There are various database “Normal” forms. Each normal form (NF) has an importance which helps in optimizing the database to save storage and to reduce redundancies. These normal forms build incrementally. e.g. a database is in 3NF if it is already in 2NF and satisfied the rules for 3rd normal form.

1st normal form (1NF)

The rules for first normal form are:

All data must be atomic (every column should only contain a single value)
Repeating columns are not allowed
Prevent duplicate records (by applying primary keys)
Attribute domain should not change (all values in a column must be of the same kind or type).

Let us look at an example:

Customer ID	First Name	Surname	Telephone Numbers	Shipping Address 1	Shipping Address 2
123	Pooja	Singh	555-861-2025, 192-122-1111	Hoogweg 1
456	San	Zhang	(555) 403-1659 Ext. 53; 182-929-2929	High av. 3254	Low street 2
789	John	Doe	555-808-9633	Bergweg 2

This table violates rule 1 because the column for telephone numbers has multiple values. The easiest way to fix this is to have two separate phone columns: one for landline and one for mobile.

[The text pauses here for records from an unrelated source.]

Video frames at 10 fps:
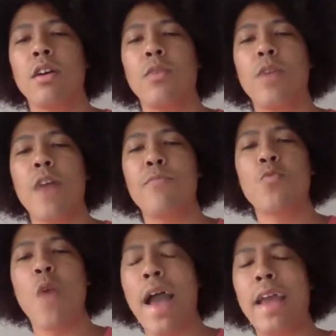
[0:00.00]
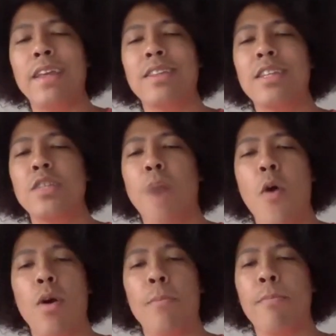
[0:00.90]
We have been writing this
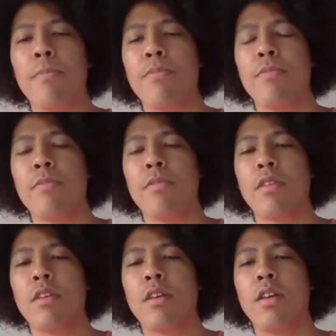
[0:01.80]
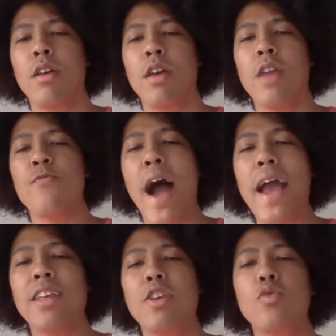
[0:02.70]
poem,
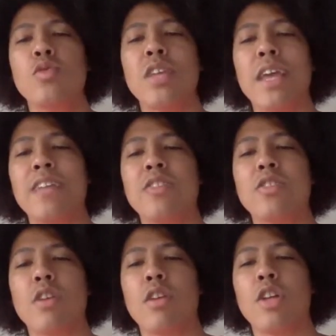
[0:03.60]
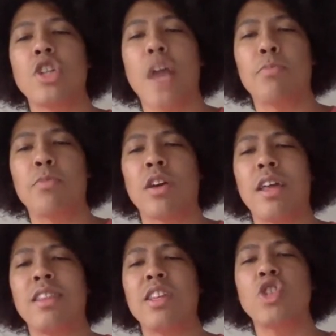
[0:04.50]
inviting you to insert a chapter
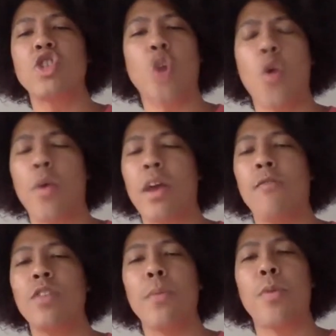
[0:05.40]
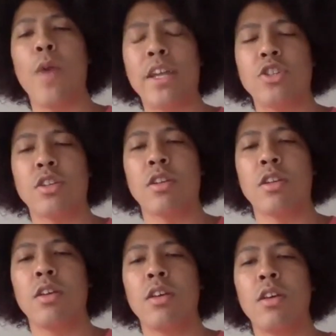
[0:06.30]
in this story of liberation,
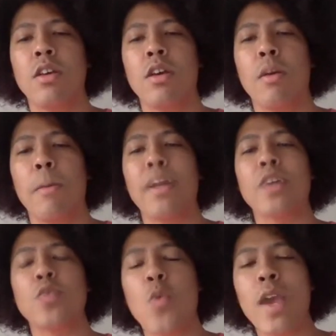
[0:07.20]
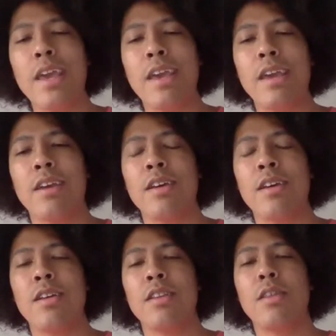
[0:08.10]
because we,
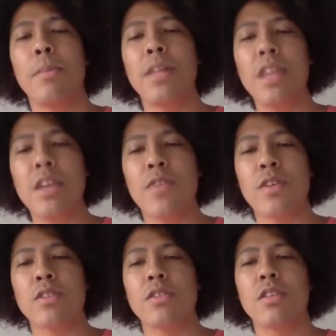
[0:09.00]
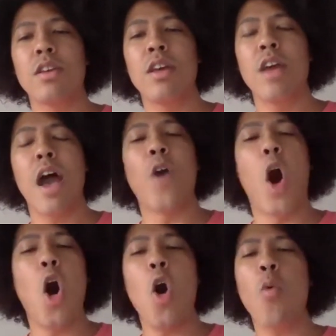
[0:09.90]
the believers, have
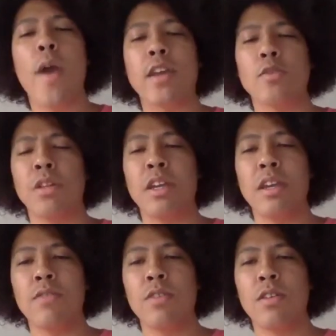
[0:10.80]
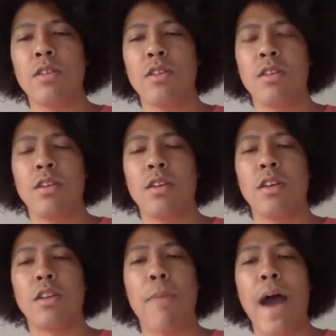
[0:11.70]
always believed
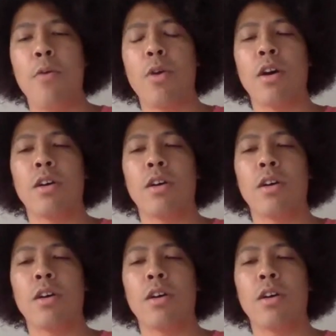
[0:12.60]
in the power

The second problem involves Shipping Address 1 and Shipping Address 2 The proper way to solve this type of problem would be to identify entities represented in the table and separate them into their own respective tables. A new table called Shipping Addresses would be an option or a table Addresses with a column type ENUM('shipping','financial')

2nd normal form (2NF) and 3rd normal form (3NF)

The second and third rules are both about eliminating redundant data. When attributes can be split into separate entities you should split them.

Let's look at an example:

Manufacturer (PK)	Model (PK)	Manufacturer country	Manufacturer country code
Apple	MacBook Air	United States	US
Apple	Macbook Pro	United States	US
Lenovo	ThinkPad	China	CN
Lenovo	IdeaPad	China	CN

This table violates the rule of 2NF and 3NF because data in the column Manufacturer country and Manufacturer country code depend on the Primary Key that is actually unrelated. To make the database comply, we have to split up the table into three smaller tables (Countries, Models, Manufacturers):

Countries

Country Code (PK)	Country Name
US	United States
CN	China

Models

ID (PK)	Name	Manufacturer ID (FK)
1	MacBook Air	1
2	Macbook Pro	1
3	ThinkPad	2
4	IdeaPad	2

Manufacturers

ID (PK)	Name	Country Code (FK)
1	Apple	US
2	Lenovo	CN

Before there was a risk for inconsistencies because it was possible to update a country name in just one record. That cannot occur anymore in these normalized tables because there is only one value for country name for each country code.

Higher normal forms

Besides these three normal forms, there are other higher normal forms, for example, the Boyce-Codd normal form (3.5 NF). Not all of these normal forms are equally important. Most of the time while designing databases you should aim for the third normal form. If you still did not get what are the rules for the different normal forms, don't worry. Over time, you will develop a feel for it.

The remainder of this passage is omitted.